### Problem description
Among the records that follow, set down only the lines from the one containing "Frames from a" to the one containing "Transcript: But it depends on applications.", both included, exactly.

━━ Input data

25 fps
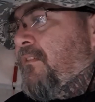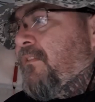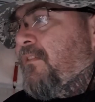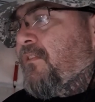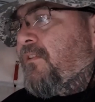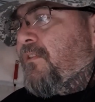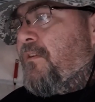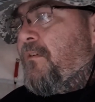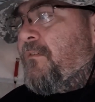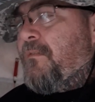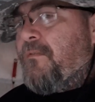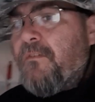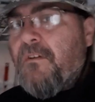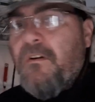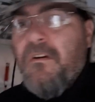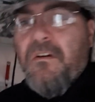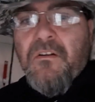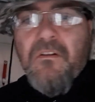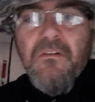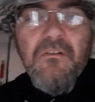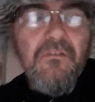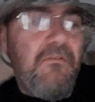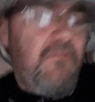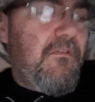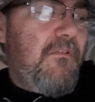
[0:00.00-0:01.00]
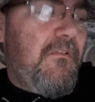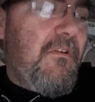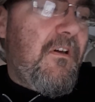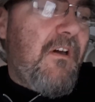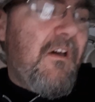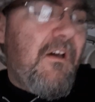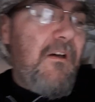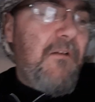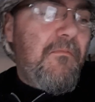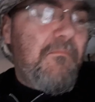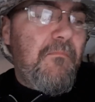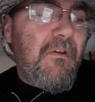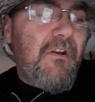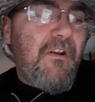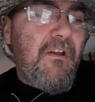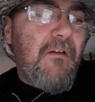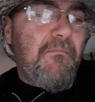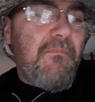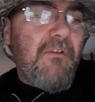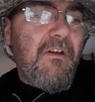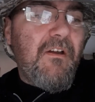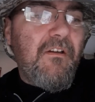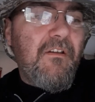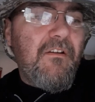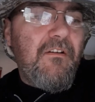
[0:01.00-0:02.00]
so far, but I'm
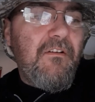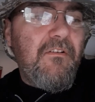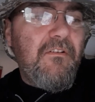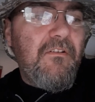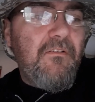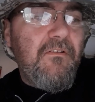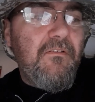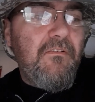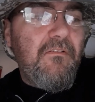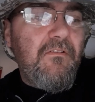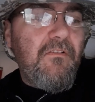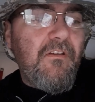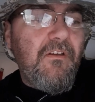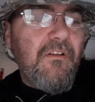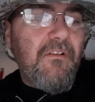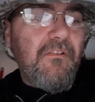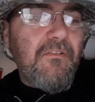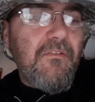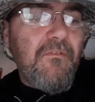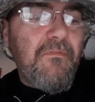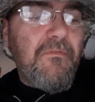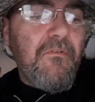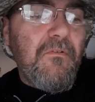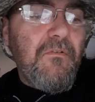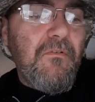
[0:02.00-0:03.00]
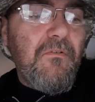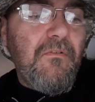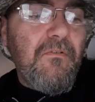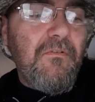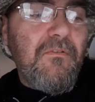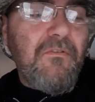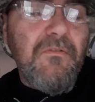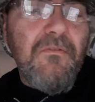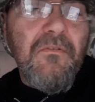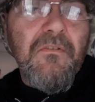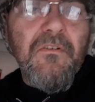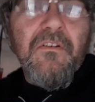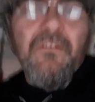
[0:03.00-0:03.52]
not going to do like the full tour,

━━━━
━━ Input data

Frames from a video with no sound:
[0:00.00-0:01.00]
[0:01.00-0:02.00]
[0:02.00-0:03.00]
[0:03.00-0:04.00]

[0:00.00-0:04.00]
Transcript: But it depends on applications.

━━━━

### Written solution
Frames from a video with no sound:
[0:00.00-0:01.00]
[0:01.00-0:02.00]
[0:02.00-0:03.00]
[0:03.00-0:04.00]

[0:00.00-0:04.00]
Transcript: But it depends on applications.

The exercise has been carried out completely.